White Jasmine Rice vs Brown Jasmine Rice
Jasmine rice is available in two forms. The white and the brown forms.They both vary in structure, function, and of course in the nutrient lending properties. The white jasmine rice is known for its fragrance profile and the full fulling taste. Whereas, brown jasmine rice is known for its nutritional value.
White rice is refined and less nutritional than the other one. They are polished and tend to have more calorific value and fat content. Brown rice is whole grain and unpolished and tends to have more fiber content and protein.

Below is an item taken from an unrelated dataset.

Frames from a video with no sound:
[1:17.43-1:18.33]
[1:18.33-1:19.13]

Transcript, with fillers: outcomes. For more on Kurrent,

If you are a weight watcher, then you can absolutely go for brown jasmine rice. If you are more into the convincing taste than the health benefits, then white jasmine rice is the one for you.
Jasmine Rice vs Basmati Rice
As mentioned above, both the rice are known for their consummating taste and drool worthy fragrance and both the nutritional compositions are almost similar (Jasmine rice nutrition vs Basmati rice nutrition).

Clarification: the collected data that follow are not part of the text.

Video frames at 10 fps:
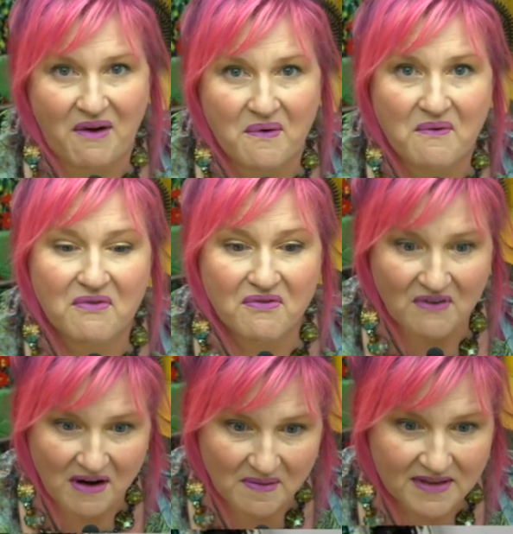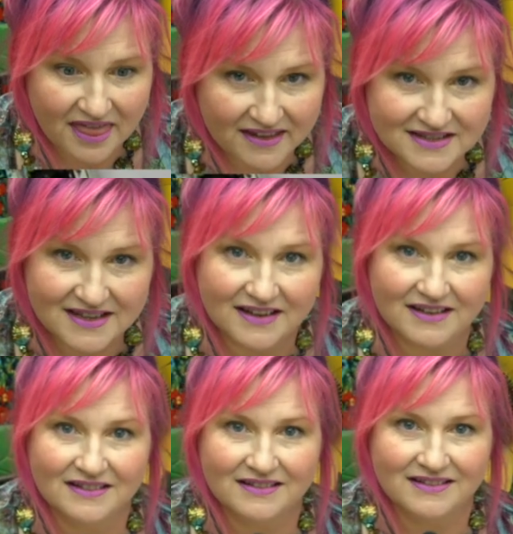out from the sun.
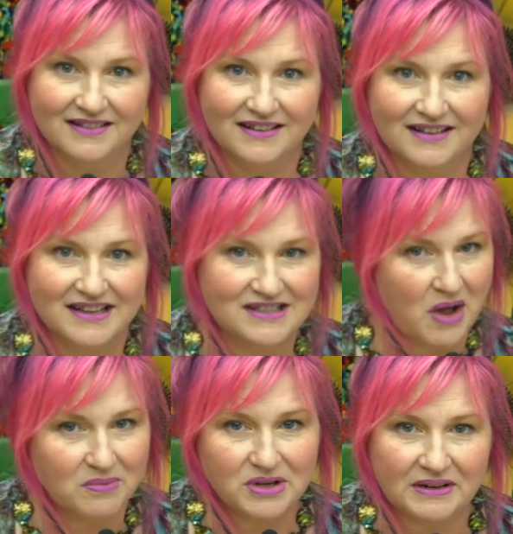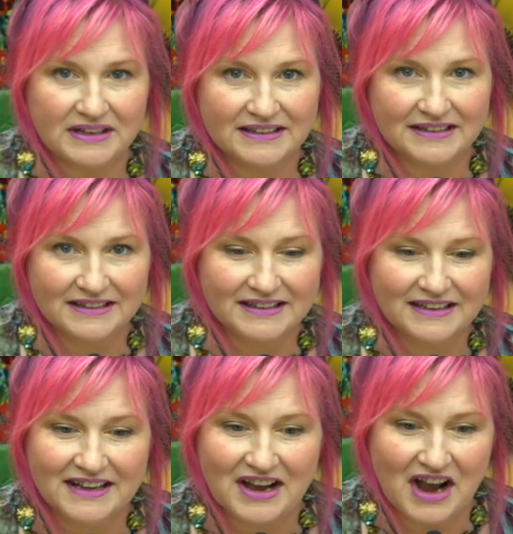That's all I'm doing.
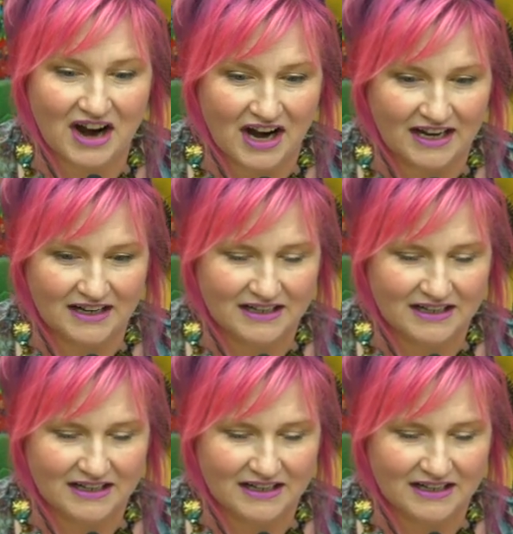All right.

So, both can be considered to cook your favorite meal. When it comes to the question ‘which is healthier?’, then definitely basmati is the healthier option. This is because basmati rice has a less glycemic index (around 59) whereas jasmine rice has a glycemic index of about 80.
Pros and Cons
- The phytonutrients present in jasmine rice tend to develop the immune system.
- Jasmine rice is a rich source of Folic acid and so it promotes healthy conceiving.
- As brown rice is the less processed one, it is fiber rich and maintains healthy bowel movements, thus supporting our digestive system.
- Helps in healthy weight gain due to the starch content.
- If you take a closer look at the jasmine rice nutrition composition, you will be able to see the fibers content and also how it is free from sugar and cholesterol.
- Jasmine rice has a higher glycemic index. So, it causes sugar levels to rise in the blood. It is not advisable to consume jasmine rice if you have Type 2 Diabetes.
- There could be traces of arsenic in it, as it is cultivated in water-flooded fields. Arsenic, being one of the most toxic heavy metals, it is advisable to wash the rice in the running water, beforehand.
- The jasmine rice nutritional composition is high in starch and so should be taken in sufficient amounts.
How To Cook Raw Jasmine Rice?
- Wash the rice grains properly in the running water to remove all the possible dirt and toxins. It doesn’t need to be soaked, like Basmati rice.
- Take a large vessel and add the cleaned rice and water to it. (the water-to-rice ratio must be 1:1.5)
- Bring the rice to a boil and then turn to simmer.
- Cover the vessel using a lid and cook for 15 minutes.
- After 15 minutes, remove the vessel and let it sit for 10 minutes. There you go, it is ready!
Recipes you gotta try
- Chicken Fried rice
- Ginger Soy Chicken with jasmine rice
- Tilapia with jasmine rice
- Lemon-Cilantro steamed Halibut with Herbed jasmine rice
- Honey-Ginger baked salmon with jasmine rice
- Teriyaki salmon with jasmine rice
The Bottom Line | Jasmine rice nutrition
So that was all about jasmine rice nutrition, if you ask whether it is okay to consume jasmine rice daily, the answer would be, a big No. This is because the nutrients are almost stripped in jasmine rice. Anyways, you can choose to eat the brown jasmine rice as it is very much less processed.
If you are looking for healthy alternatives to jasmine rice, consider quinoa, bulgur, amaranth, wild rice, etc. Hope you liked this article about Jasmine rice nutrition and comparison. Feel free to share your go to dish using jasmine rice.